Heritage on a plate
Popular Wuhan noodle snack, reganmian, is applying to enter the national intangible cultural heritage list. Ye Jun/China Daily |
Chinese food joins the crowd of cuisines seeking global status as a UNESCO intangible cultural heritage, Ye Jun reports.
China has a rich food culture, with many dishes nationally famous and part of the country's intangible cultural heritage. However, none of them has made it on UNESCO's list. Industry experts have been preparing material about Chinese cooking techniques and traditional banquets, hoping to make a breakthrough application next year.
Kimjang, the making and sharing of kimchi in Korea, has already won a spot on the list of UNESCO's world intangible cultural heritages. Washoku, traditional Japanese cuisine, and ancient Georgian traditional qvevri wine-making culture was also added to the list last December during UNESCO's 8th intergovernmental council in Azerbaijan - the same meeting where Chinese zhusuan, traditional calculation by abacus, was listed.
Recognition for food-related items is not new. France's multi-course gastronomic meal, with its rites and its presentation, was one of the first to make the list in 2010. Earning UNESCO status at the same time was traditional Mexican cuisine, and the Mediterranean diet of Cyprus, Croatia, Spain, Greece, Italy, Morocco and Portugal.
China has 29 items on UNESCO's Representative List of Intangible Cultural Heritage, and seven items on the list of Intangible Cultural Heritage in Need of Urgent Safeguarding. But none of them are food related.
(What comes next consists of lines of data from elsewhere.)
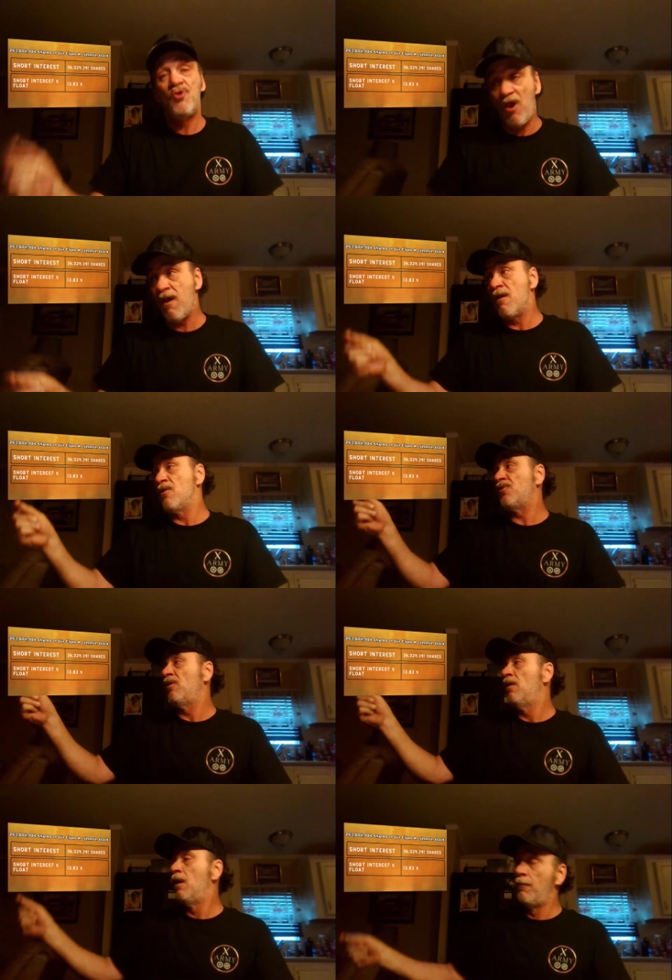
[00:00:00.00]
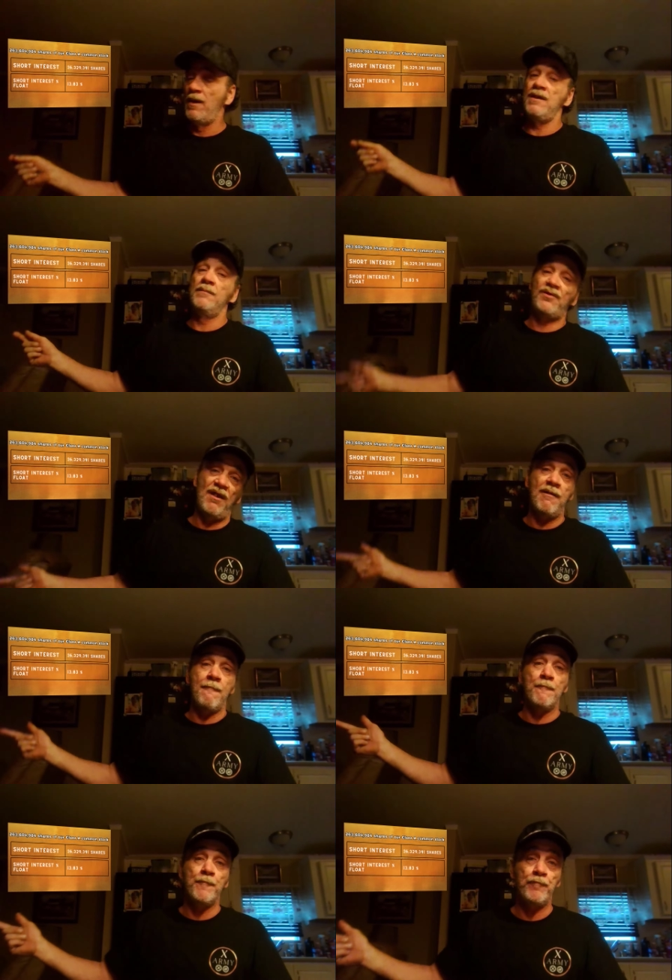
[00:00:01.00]
of A M C
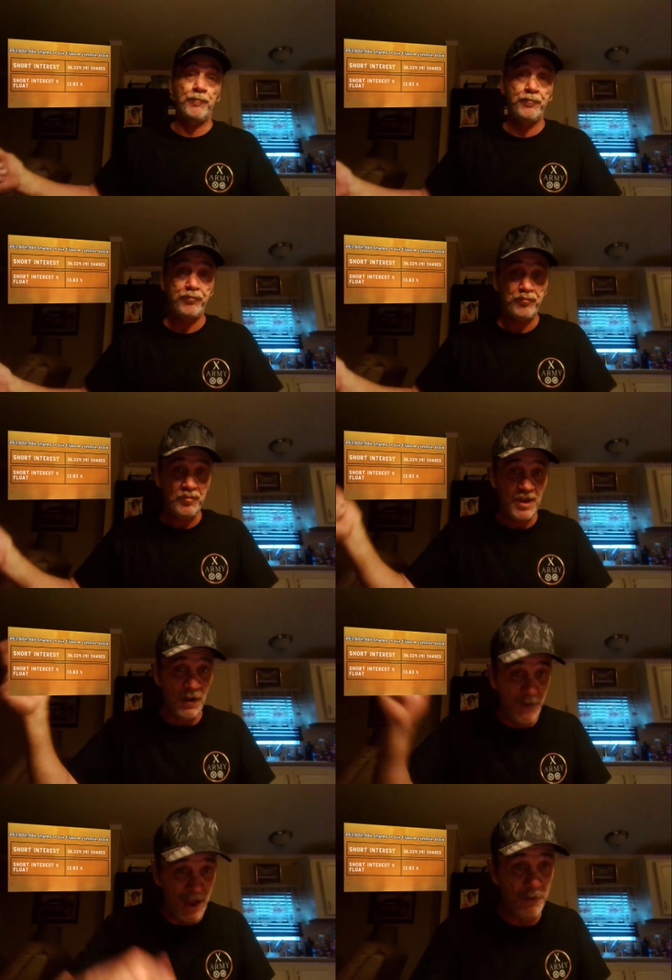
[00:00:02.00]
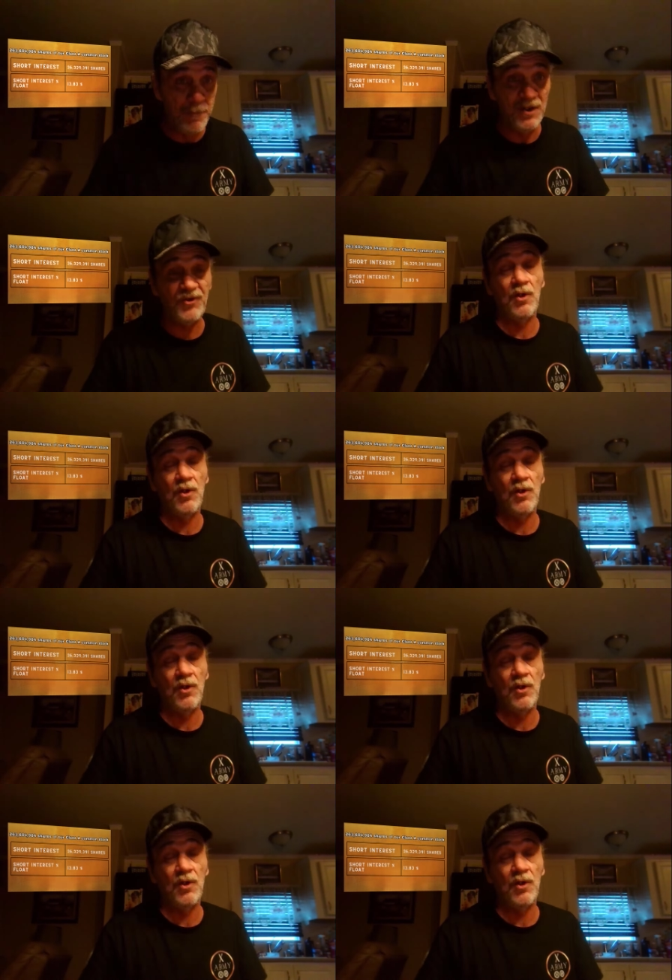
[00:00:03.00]
that have been sold short.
Bian Jiang, deputy director of the China Cuisine Association, says that is a pity.
"The development of Chinese civilization evolved around gourmet culture," Bian says. For example, ding, an ancient cooking vessel with two loop handles and three or four legs, was also a symbol of dynasties in ancient China.
Many important festivals in China are marked with food. Spring Festival starts with a bowl of "eight treasure" congee, followed by the making and eating of jiaozi (boiled dumpling) on Spring Festival Eve and Spring Festival Day, and ends with the eating of yuanxiao, glutinous rice ball on the 15th day of the Lunar New Year.
According to Bian, China's Ministry of Culture contacted the China Cuisine Association in 2011, designating it as "the main body" of application by Chinese cuisine for world intangible cultural heritage status.
Bian says the association put forward written and video materials for "traditional Chinese cuisine cooking techniques", but the ministry still has the application presentation under review.